WHAT YOU ARE ASKED TO DO. The range runs from the line containing "[0:08.00-0:09.00]" to the last line of the entries. Copy that range exactly, omitting pictures.

RECORDS FOR PROCESSING.
● ● ●

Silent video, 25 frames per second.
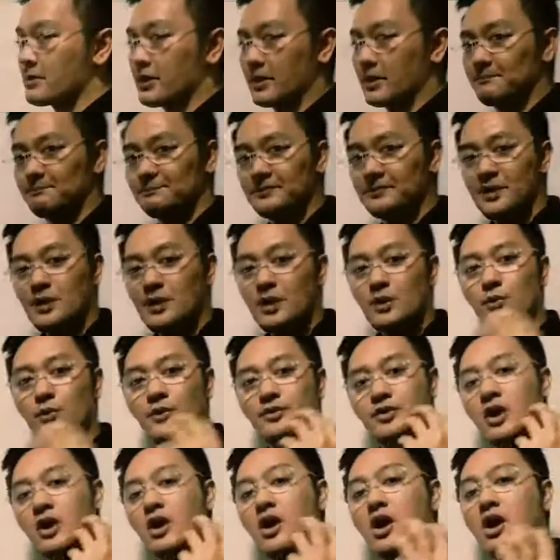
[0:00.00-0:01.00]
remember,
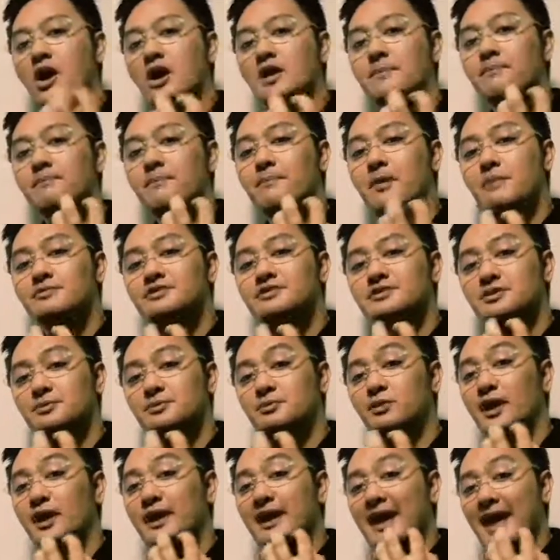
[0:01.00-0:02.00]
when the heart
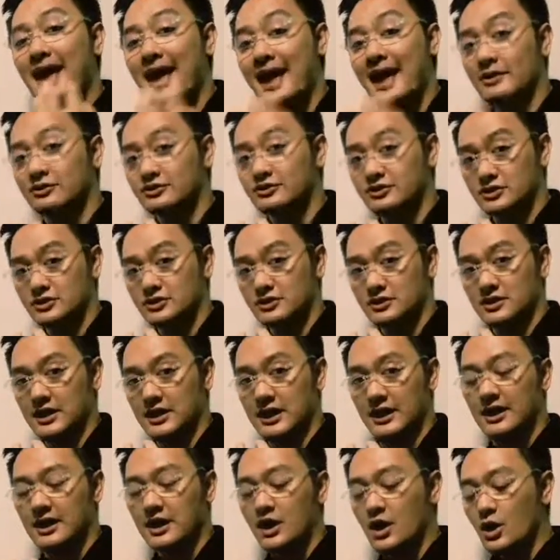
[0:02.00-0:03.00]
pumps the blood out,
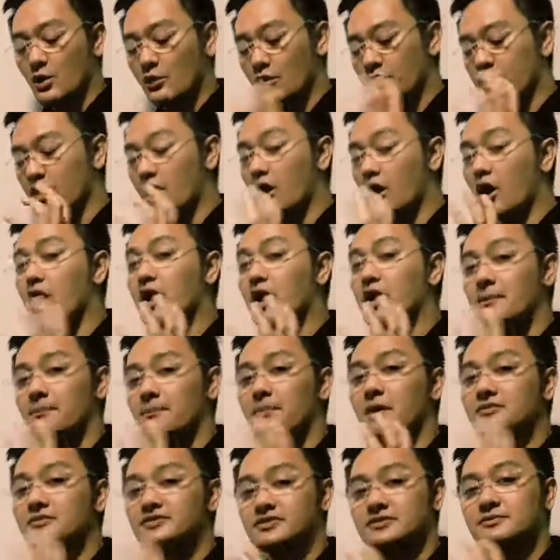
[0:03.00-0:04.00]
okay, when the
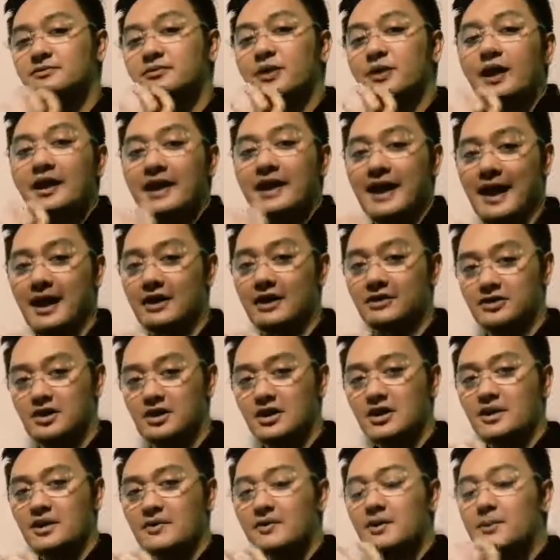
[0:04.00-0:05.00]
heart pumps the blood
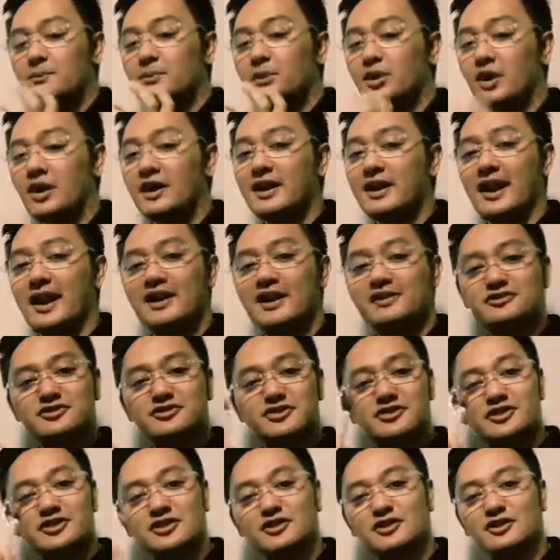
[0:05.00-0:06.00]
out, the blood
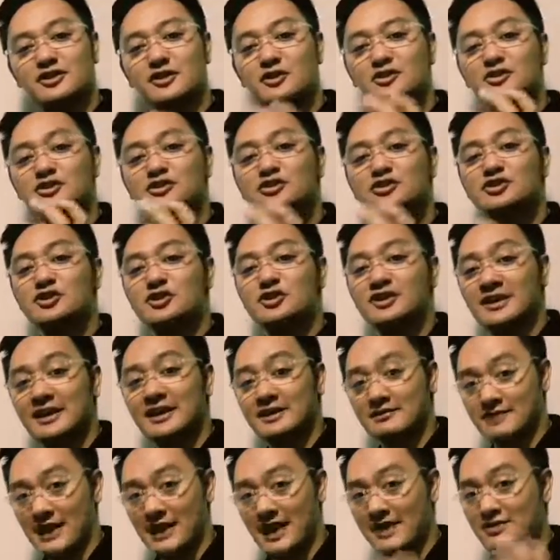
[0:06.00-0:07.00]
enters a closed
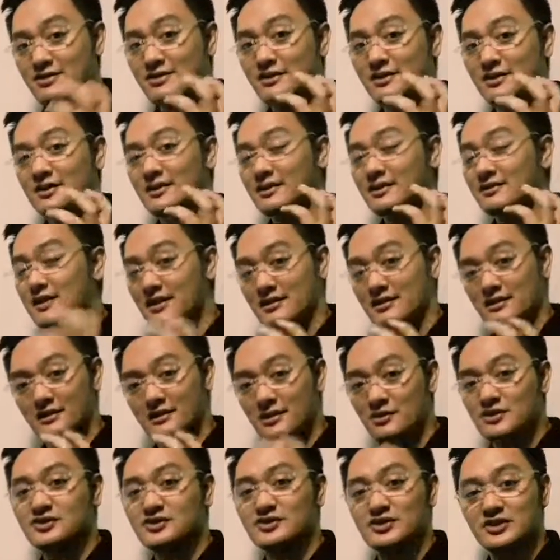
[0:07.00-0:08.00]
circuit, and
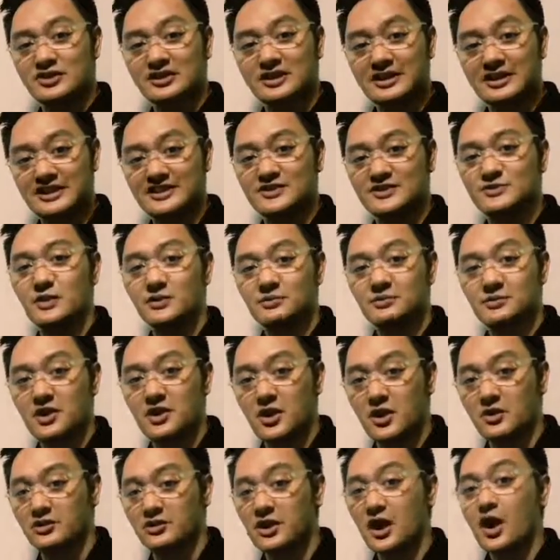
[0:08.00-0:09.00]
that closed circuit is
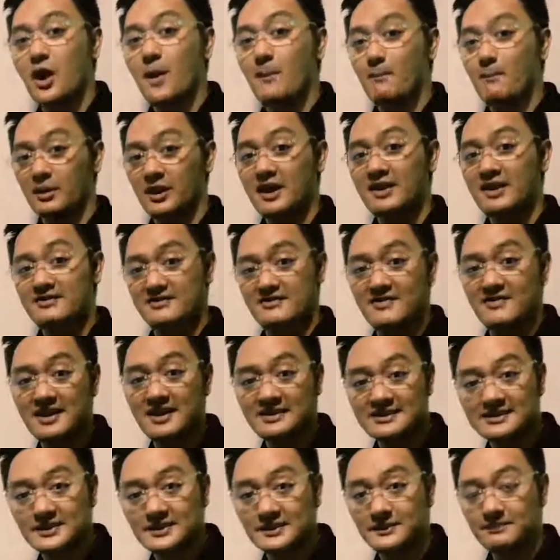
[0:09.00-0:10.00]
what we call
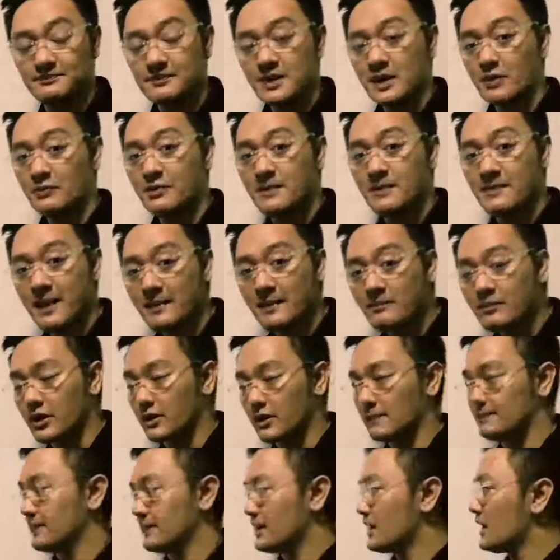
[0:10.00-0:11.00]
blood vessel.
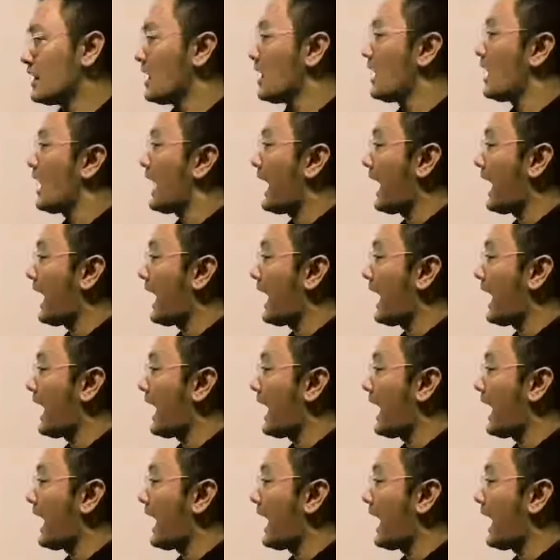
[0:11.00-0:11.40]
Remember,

● ● ●

SOLUTION.
[0:08.00-0:09.00]
that closed circuit is
[0:09.00-0:10.00]
what we call
[0:10.00-0:11.00]
blood vessel.
[0:11.00-0:11.40]
Remember,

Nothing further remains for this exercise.